[Stored data]
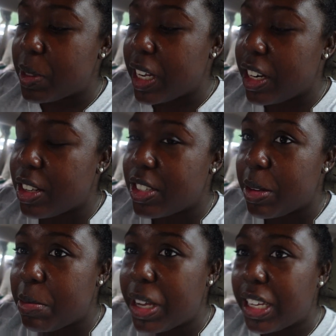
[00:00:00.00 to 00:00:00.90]
potatoes
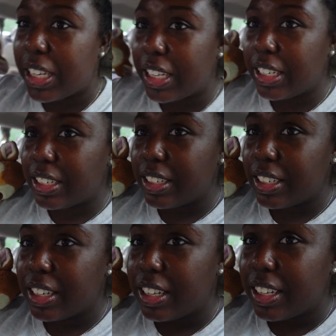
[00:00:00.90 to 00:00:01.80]
and bacon.
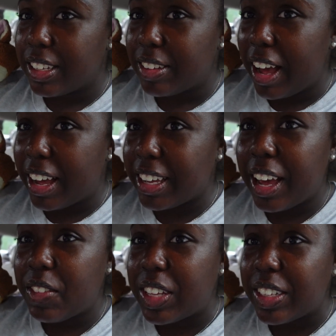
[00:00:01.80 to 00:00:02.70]
Hi,
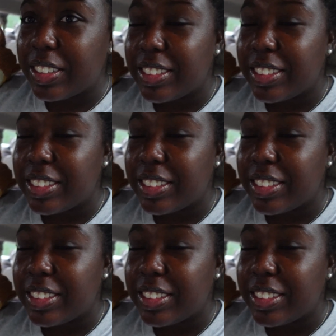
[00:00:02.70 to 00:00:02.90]
Kevin.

What is required » The entries are to be restated word for word, with pictures omitted.

Answer section »
[00:00:00.00 to 00:00:00.90]
potatoes
[00:00:00.90 to 00:00:01.80]
and bacon.
[00:00:01.80 to 00:00:02.70]
Hi,
[00:00:02.70 to 00:00:02.90]
Kevin.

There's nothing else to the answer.